§ RECORDS SUPPLIED
§ §
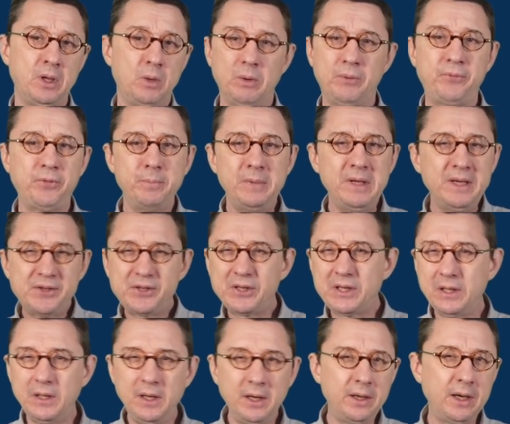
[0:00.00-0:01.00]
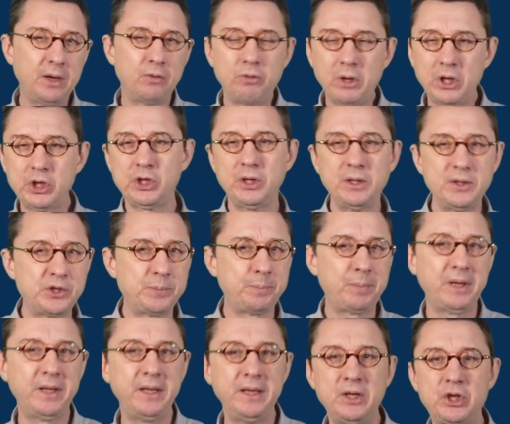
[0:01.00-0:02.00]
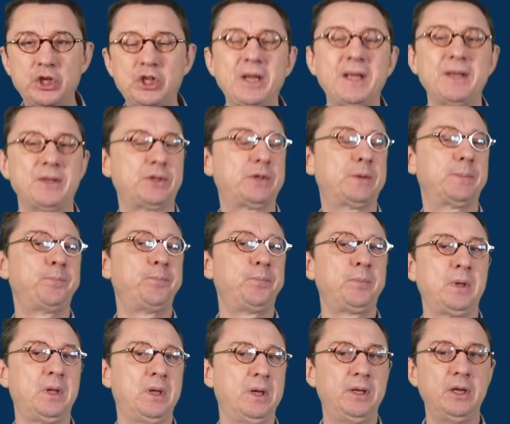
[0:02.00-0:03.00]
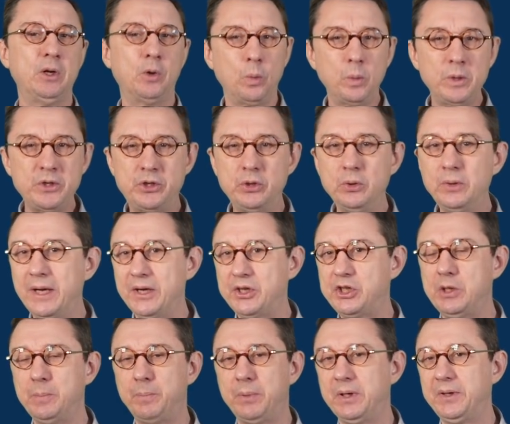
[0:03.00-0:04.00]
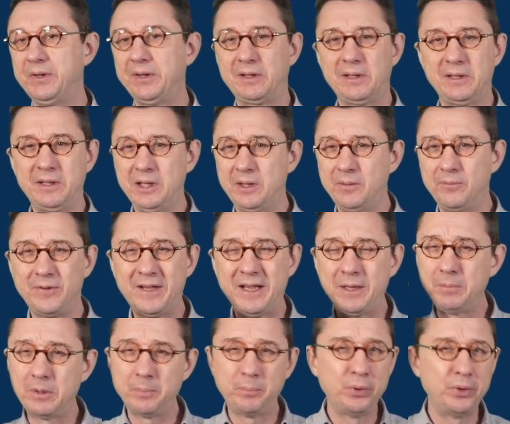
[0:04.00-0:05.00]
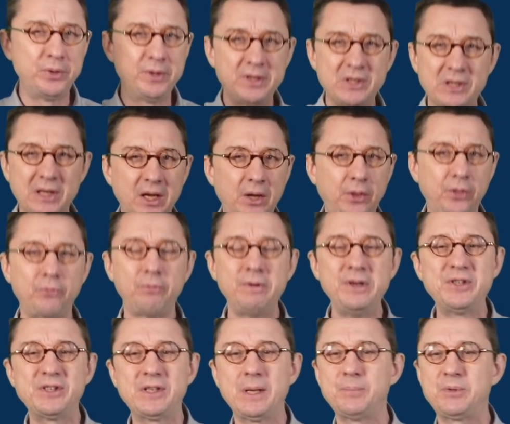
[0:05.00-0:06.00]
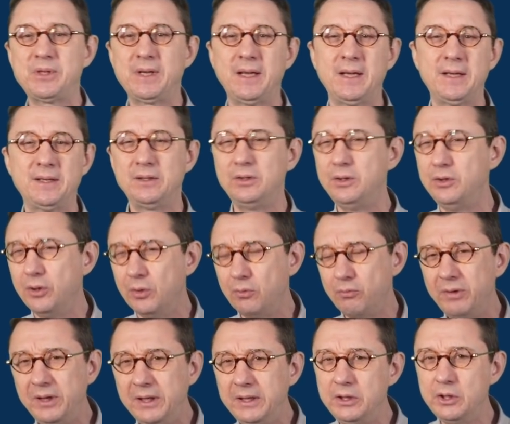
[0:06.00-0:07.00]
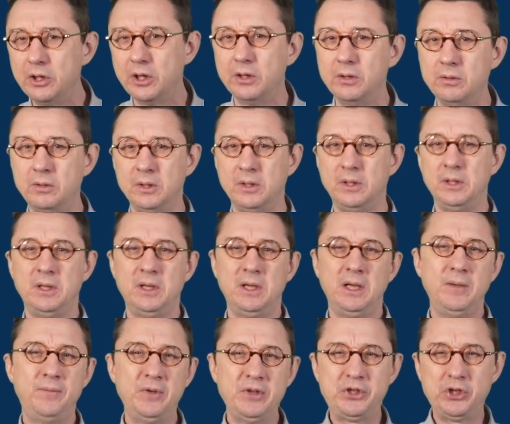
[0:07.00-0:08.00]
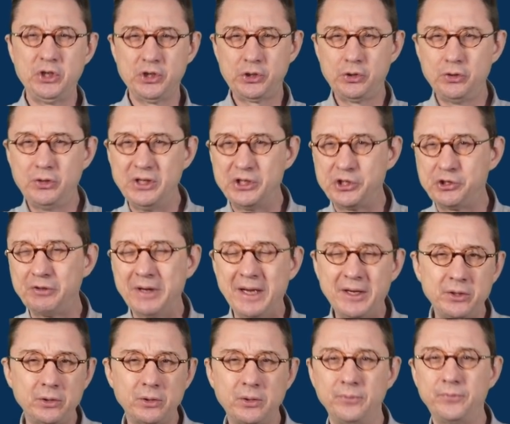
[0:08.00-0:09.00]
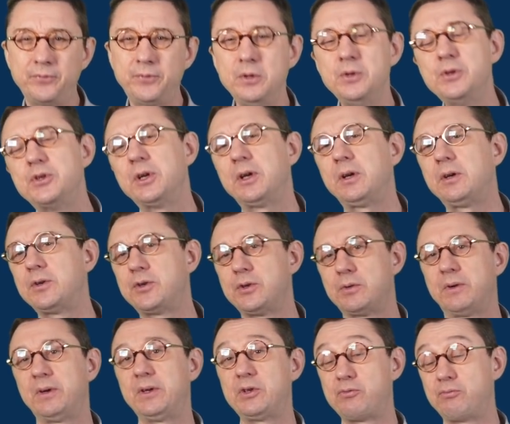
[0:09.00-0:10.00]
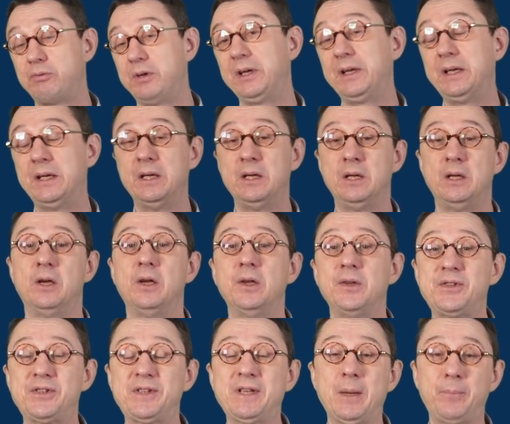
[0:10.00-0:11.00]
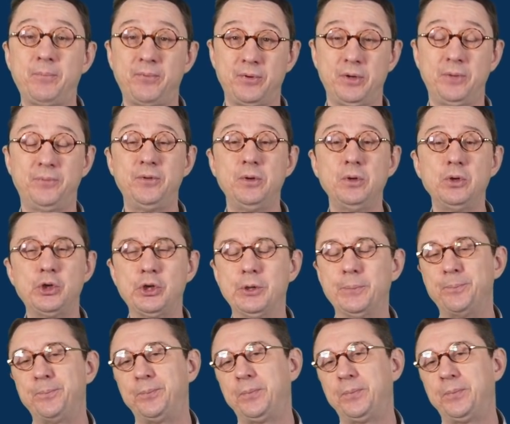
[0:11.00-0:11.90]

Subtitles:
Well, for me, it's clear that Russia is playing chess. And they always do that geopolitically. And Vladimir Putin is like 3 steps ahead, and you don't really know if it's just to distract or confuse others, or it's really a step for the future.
§ §
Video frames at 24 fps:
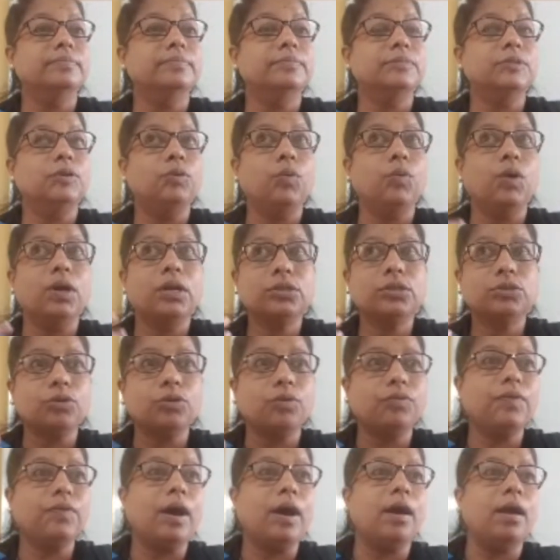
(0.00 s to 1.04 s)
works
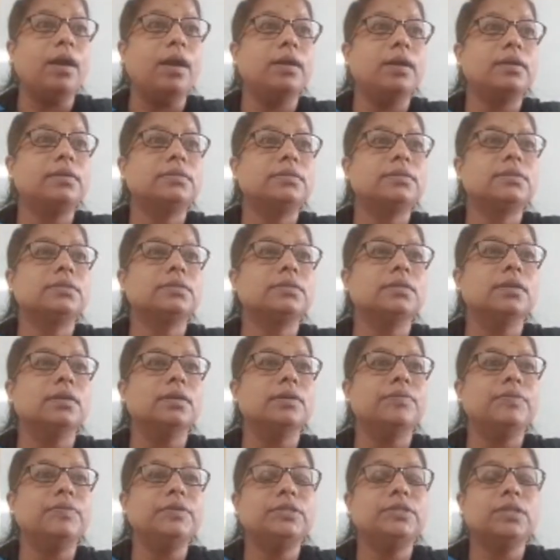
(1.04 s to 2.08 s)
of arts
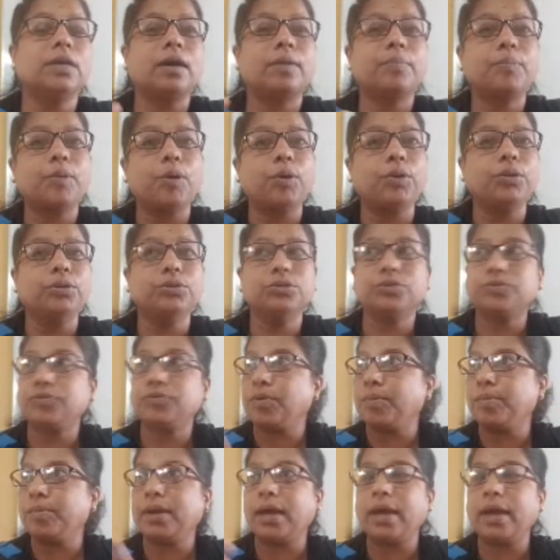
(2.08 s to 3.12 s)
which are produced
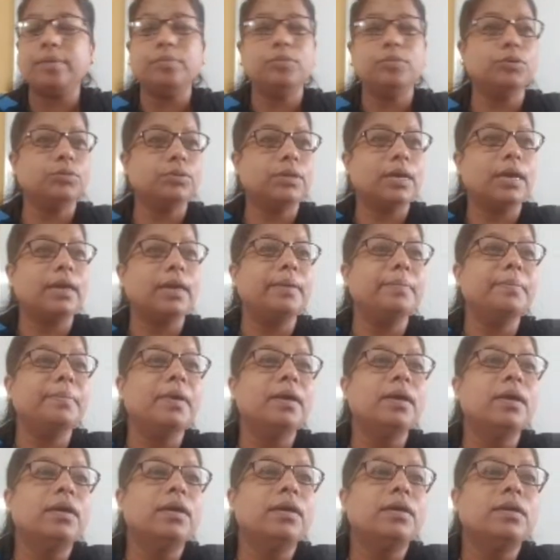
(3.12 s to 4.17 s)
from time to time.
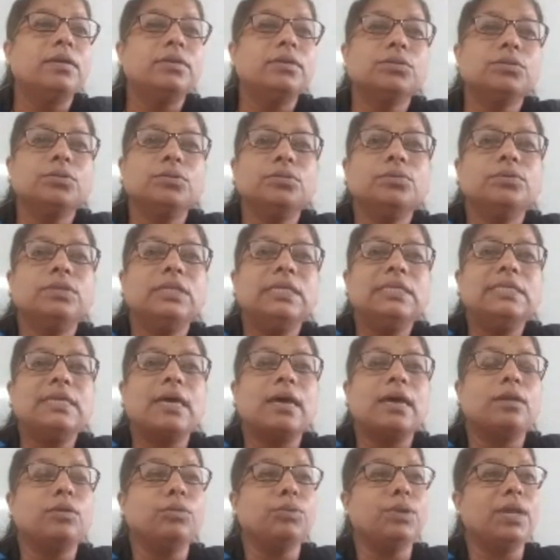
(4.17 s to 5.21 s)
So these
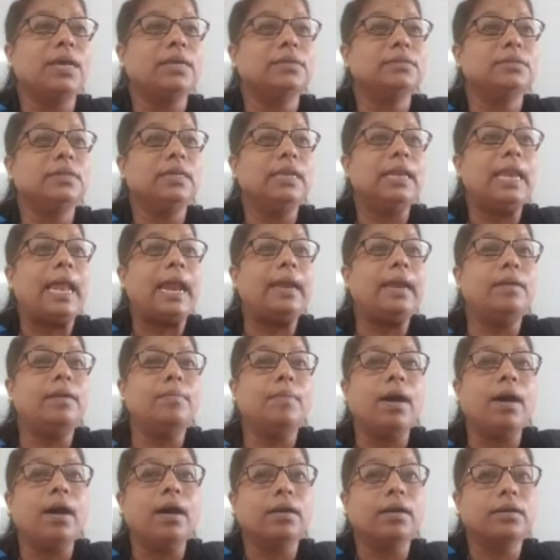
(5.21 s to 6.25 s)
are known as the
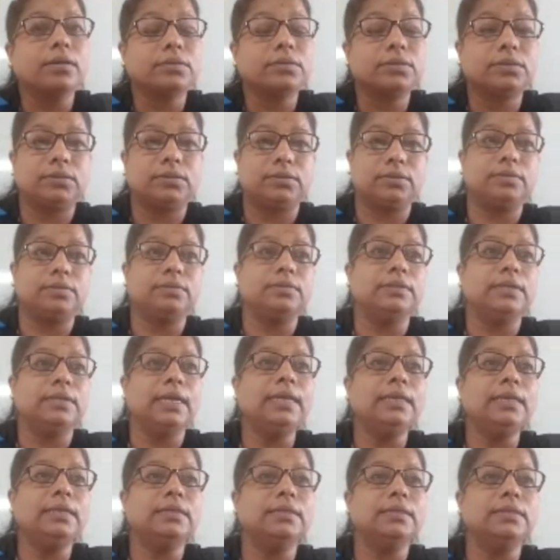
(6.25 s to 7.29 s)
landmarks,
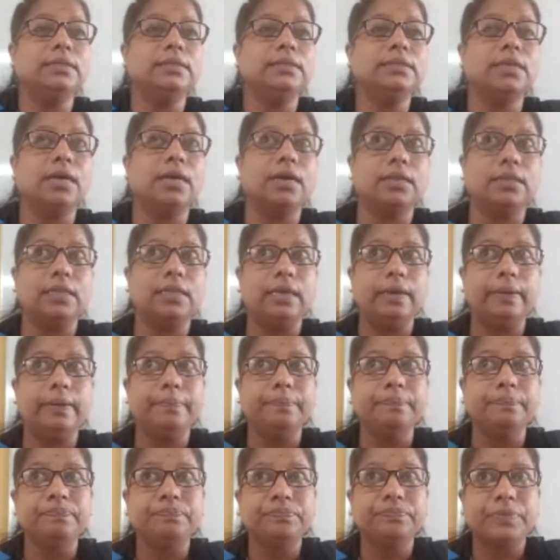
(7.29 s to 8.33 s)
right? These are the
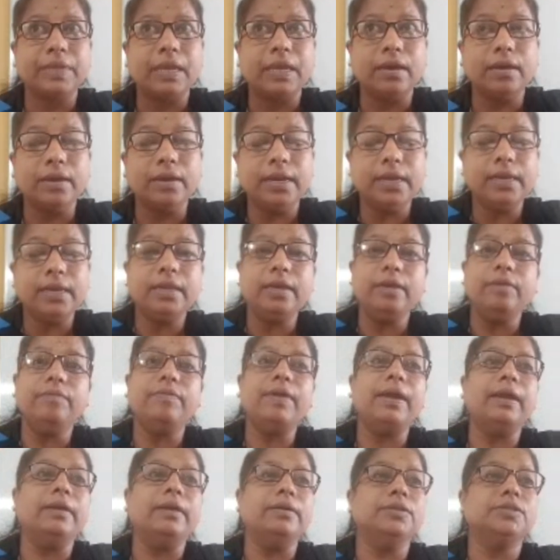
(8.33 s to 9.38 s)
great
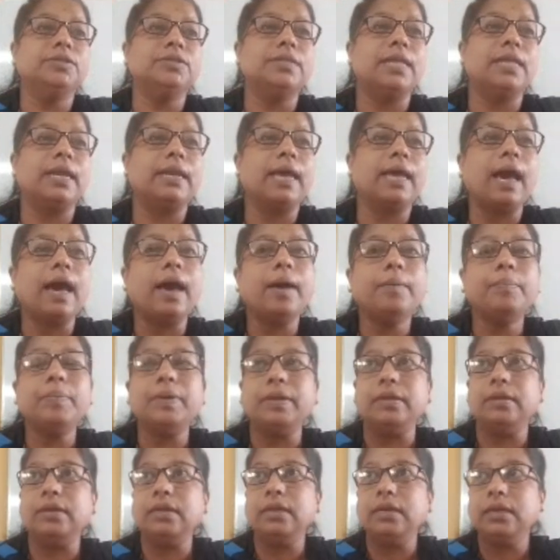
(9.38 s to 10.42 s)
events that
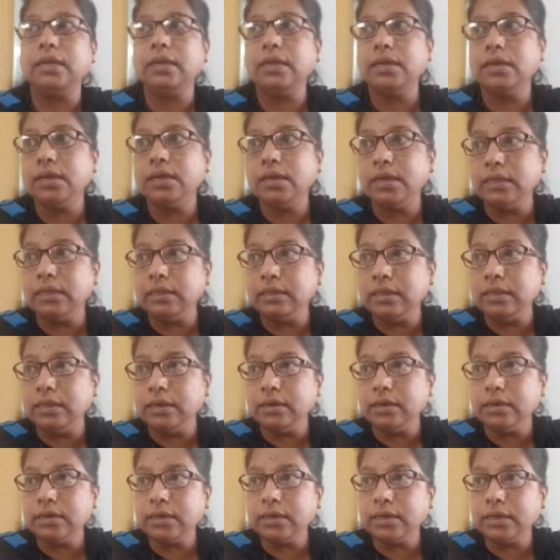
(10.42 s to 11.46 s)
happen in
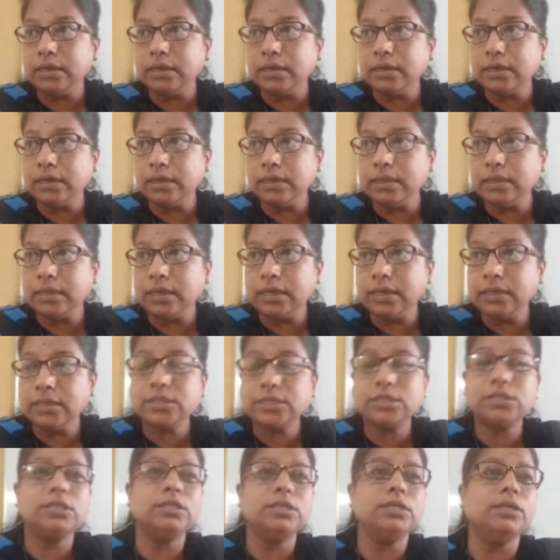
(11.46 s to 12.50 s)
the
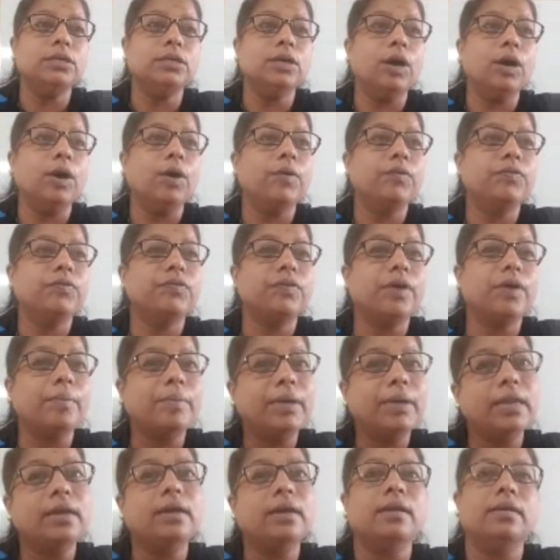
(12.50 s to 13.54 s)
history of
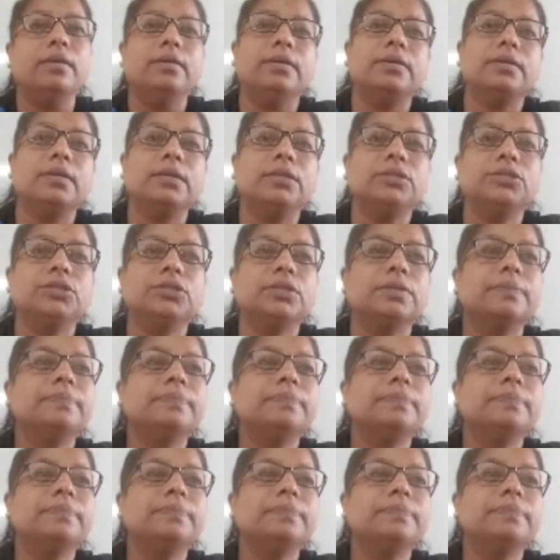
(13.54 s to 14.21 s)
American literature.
§ §
§ WORK TO BE COMPLETED
Look above for the line with "[0:03.00-0:04.00]" and the line with "[0:11.00-0:11.90]". Give again exactly those two lines and all lines between them, pictures excluded.

§ EXERCISE OUTPUT
[0:03.00-0:04.00]
[0:04.00-0:05.00]
[0:05.00-0:06.00]
[0:06.00-0:07.00]
[0:07.00-0:08.00]
[0:08.00-0:09.00]
[0:09.00-0:10.00]
[0:10.00-0:11.00]
[0:11.00-0:11.90]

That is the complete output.